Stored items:

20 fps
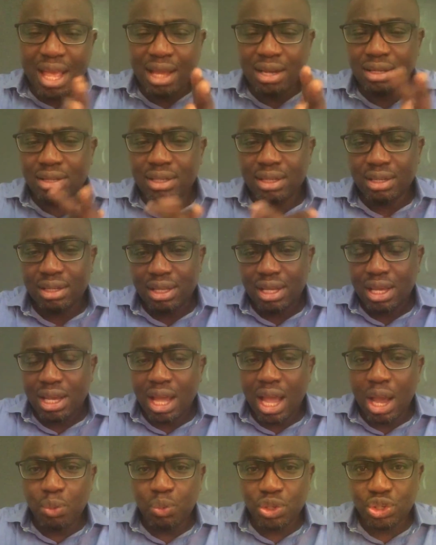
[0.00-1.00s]
And
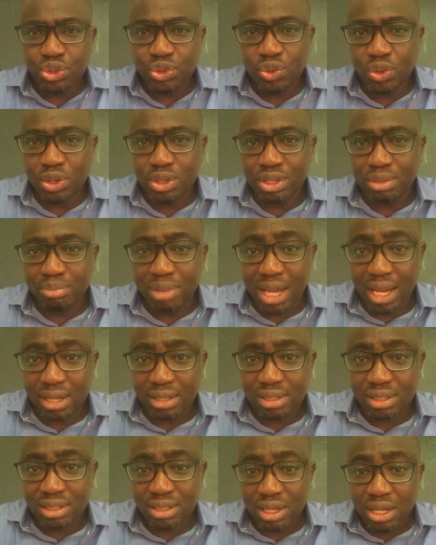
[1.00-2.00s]
I wish you all the
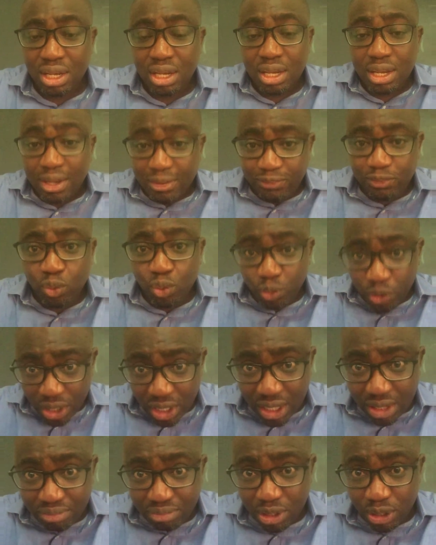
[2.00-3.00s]
best. If you
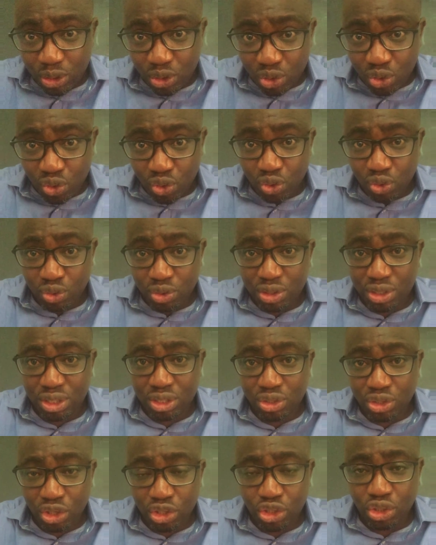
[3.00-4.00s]
need me
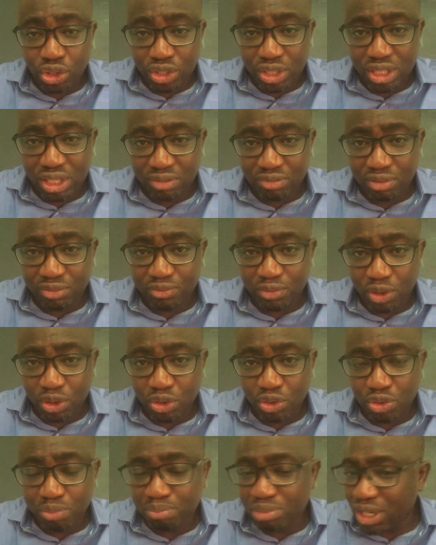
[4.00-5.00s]
to touch your CV for
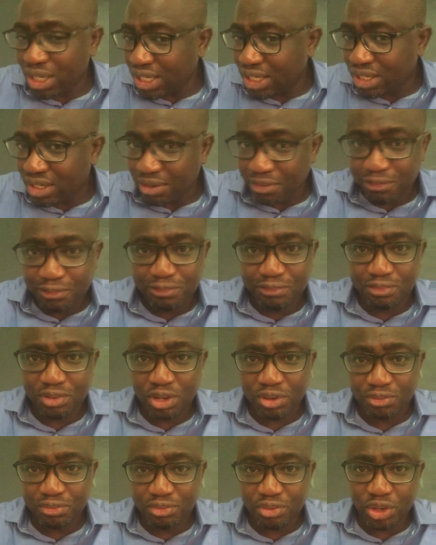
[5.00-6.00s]
you, please
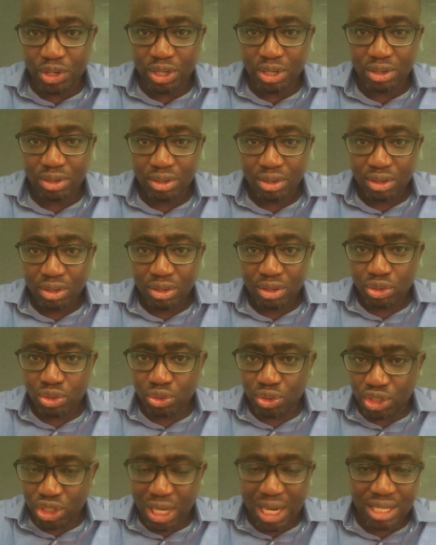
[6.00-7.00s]
feel free
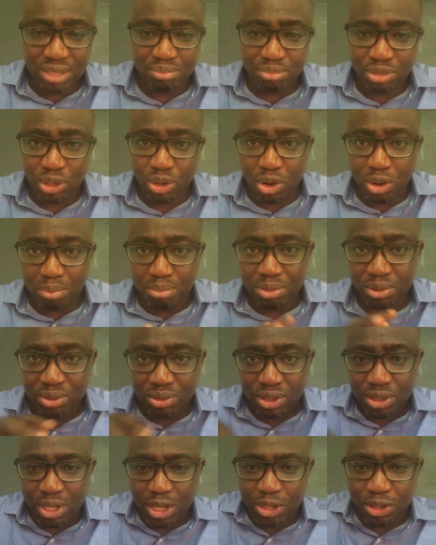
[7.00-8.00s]
to chat me up.
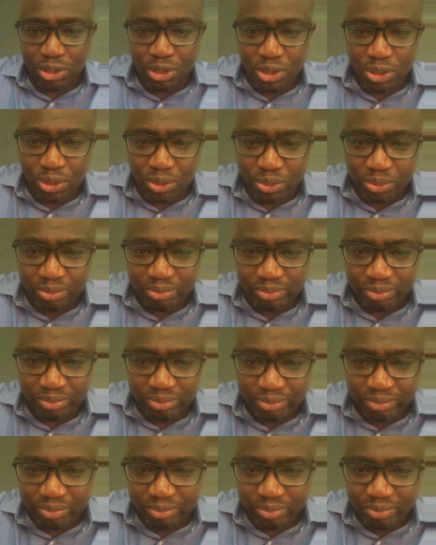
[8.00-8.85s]
Thank you.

- **Problem statement**: Leave out the pictures and give the rest of the records again exactly.

- **Your solution**:
20 fps
[0.00-1.00s]
And
[1.00-2.00s]
I wish you all the
[2.00-3.00s]
best. If you
[3.00-4.00s]
need me
[4.00-5.00s]
to touch your CV for
[5.00-6.00s]
you, please
[6.00-7.00s]
feel free
[7.00-8.00s]
to chat me up.
[8.00-8.85s]
Thank you.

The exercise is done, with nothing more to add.